From the moment a project begins, careful thought must go into the planning of the digital archive that will be created at the project's conclusion. Whilst project planning is often specific to the project and data types being generated (and will be covered within the technique specific chapters that follow) some general project planning principles apply regardless of project type. Planning should include:

  • Planning for the Creation of Data (covered generally in this chapter) which includes:
    • Preparing a Project Design that defines the types of digital data that will be created or acquired and defines and documents areas of responsibility for creating and managing these files at all stages of their life.
    • Planning the File Formats that will be used during the data creation and analysis phases and how these relate to formats used in the secure archiving and dissemination of data. The formats used may be the same or may change throughout the project lifecycle.
  • Assessing the Level of Documentation and Metadata Required - at the various levels (project, technique, file) to ensure that the project and its datasets are understandable and reusable. This is covered in the following chapters on Project Documentation and Project Metadata.
  • Assessing the Type of Digital Archive that will be created and deciding which files will be preserved. This is covered in the following chapters on Data Selection and Storage.
  • Checking with the digital archive facility destined to receive the files to see which specific guidelines or standards should be followed. If guidelines are not specified, it is recommended that the advice put forward in these Guidelines are followed.

Most importantly, data creators should document the tasks necessary for the successful completion of the project at its outset and update this documentation throughout the life of the project. This section outlines some of the considerations required at a general project level during the planning and data creation stages.

Data Creation and Capture#

Distinctions should be made early on in a project between data that is created digitally ('born digital'), captured from a non-digital original (digitised), or acquired in digital form from external sources or suppliers (i.e. purchased data such as base map layers for GIS). Within each of the data type or technique-based chapters in these Guides, file formats and software applications commonly used during the data creation phase are discussed in terms of their suitability for long term preservation and possible migration paths to other formats. These sections recognise that, while certain formats may not be suitable for long-term preservation, such formats may be the most appropriate for data creation, development and dissemination (Brown 2008, 5). It is recommended that such considerations be recognised in the data creation stage of a project so that adequate planning can be put in place - if required - for the later conversion of possible problematic files. However, there are a number of general principles, commonly cited by archives and repositories (see Todd 2009), that guide the identification of stable and reliable file formats.

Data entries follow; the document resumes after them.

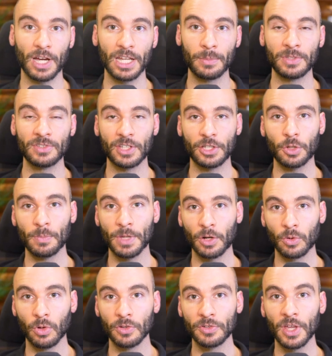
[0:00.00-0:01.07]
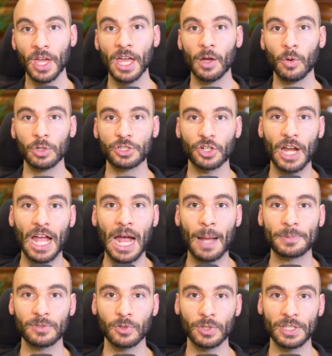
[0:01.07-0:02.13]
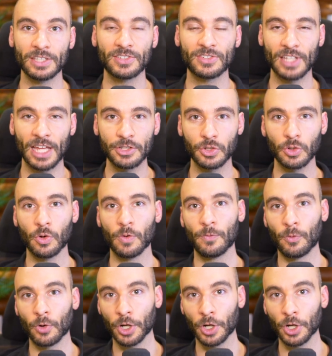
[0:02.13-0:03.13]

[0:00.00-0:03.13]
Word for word: your vitamins and your minerals, which are absolutely essential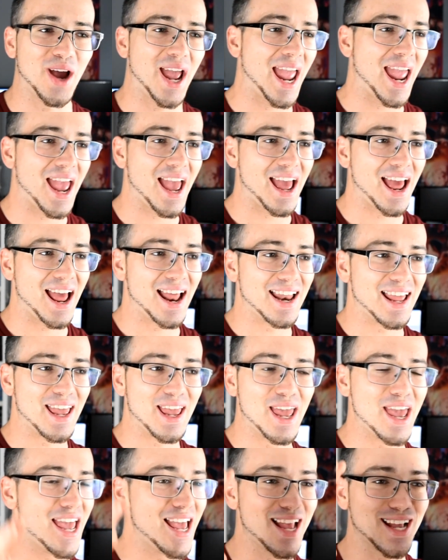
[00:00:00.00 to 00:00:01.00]
and
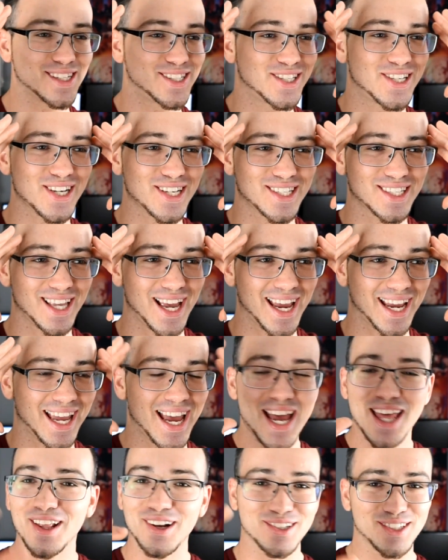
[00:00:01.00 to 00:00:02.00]
it's just
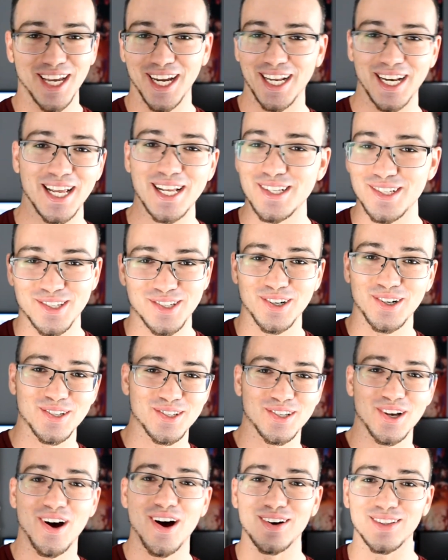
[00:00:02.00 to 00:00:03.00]
like, there's like an insert
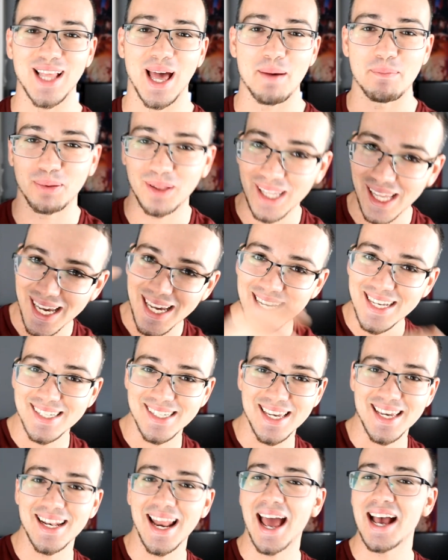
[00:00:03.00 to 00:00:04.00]
song that plays
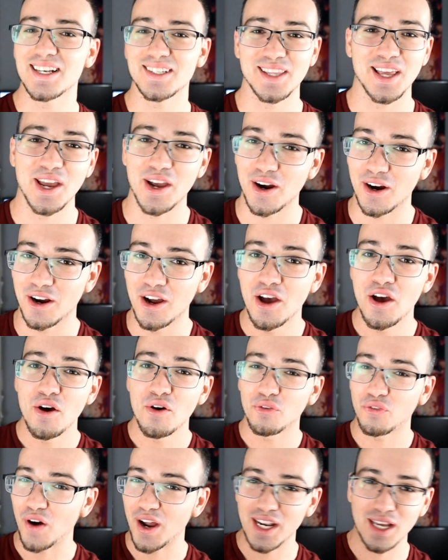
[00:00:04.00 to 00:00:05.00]
in as they are
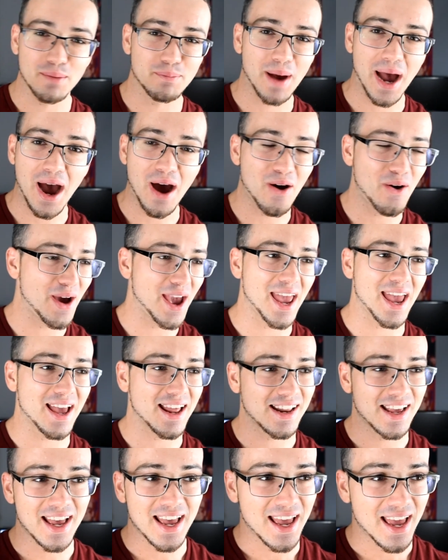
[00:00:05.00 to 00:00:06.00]
fighting about, andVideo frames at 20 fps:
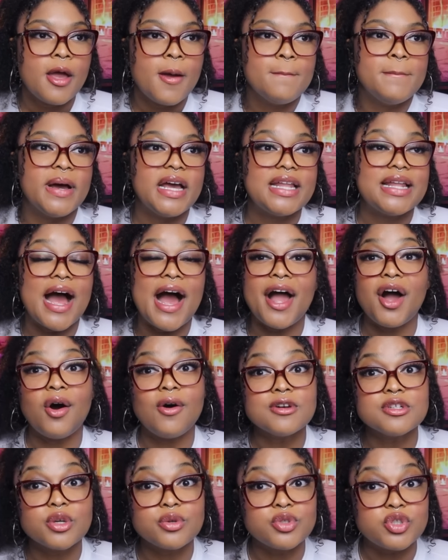but I
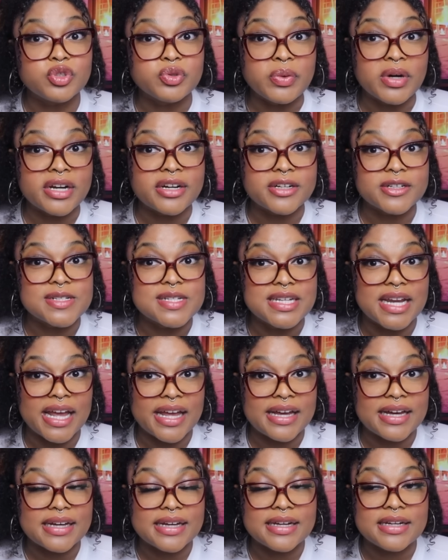also do
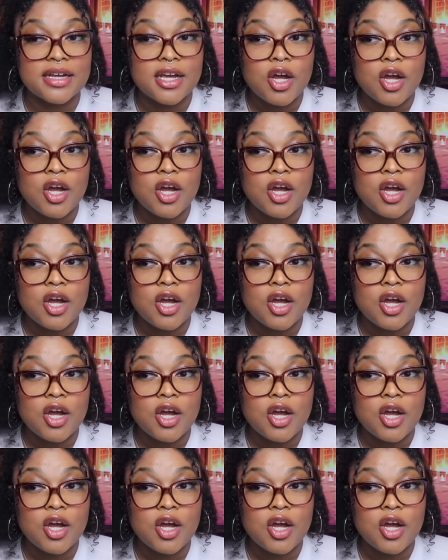understand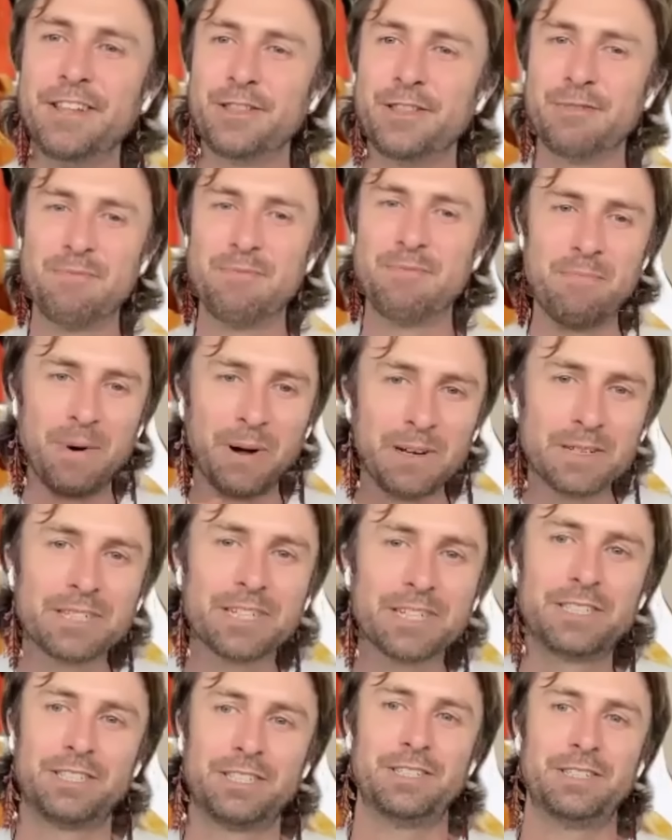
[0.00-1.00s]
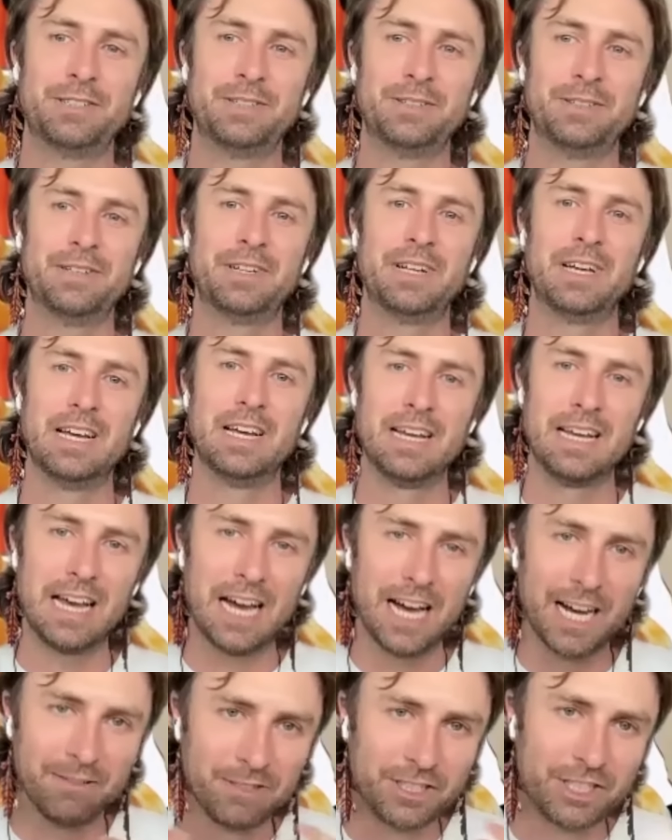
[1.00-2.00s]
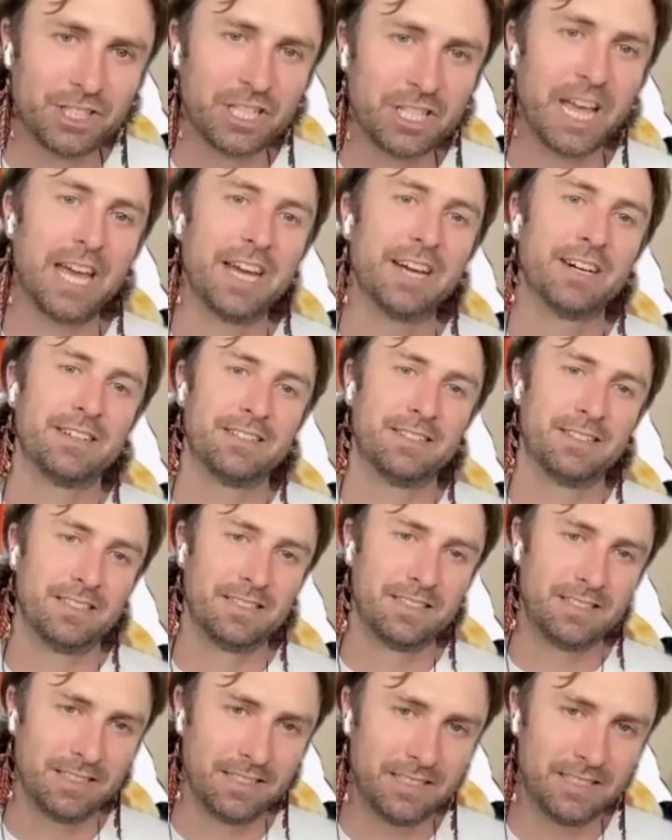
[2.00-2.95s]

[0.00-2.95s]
the multitude of scales,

  • Open and Proprietary Formats and Standards - There is a general preference amongst archives and repositories to store data in formats which are standardised, openly documented and, where possible, non-proprietary. Such formats are deemed to be more easily sustainable due to the openness and availability of the file format and, in many cases, its use across platforms or by multiple applications. This is discussed elsewhere (Library of Congress[1] and Todd(2009)) in terms of Disclosure, External dependencies, Impact of patents and Adoption.
  • Binary and Plain Text files - For many datasets, such as raster images, file formats based on binary encoding is the only option. However, for a wide range of datasets, such as spreadsheets, databases, text documents and so on, there is generally an option (and, archivally, a preference) to use a file format based on some form of textual encoding e.g. ASCII plain text or XML. The advantages here are that the file format is more transparent (i.e. it is human-readable and more open to direct analysis) and, as a result, more likely to be identified in terms of content and associated software. The easy access to the file content also means that such formats have less external dependencies and more possible migration paths should the associated software become unavailable.
  • Compressed Files - Compression can be used either in the creation of a compressed archive file (e.g. a ZIP or RAR archive) or within specific file formats such as JPG or PNG. In both cases it can use either lossless (no data is discarded) or lossy techniques. In the case of single 'archive' files, as with binary encoding, data compression creates a potential barrier to identifying file types and accessing content. When combined with security features such as password protection, such encoding can ultimately make data permanently inaccessible. Compression used within a file format, such as JPG images or MPEG video, can cause additional problems and degradation of data quality - known as 'generation loss' - when files are continuously reprocessed and re-compressed. In all files in which it is used, compression can result in data loss when using lossy techniques as well as magnifying the effect of data loss or corruption via bit corruption (Heydegger 2008).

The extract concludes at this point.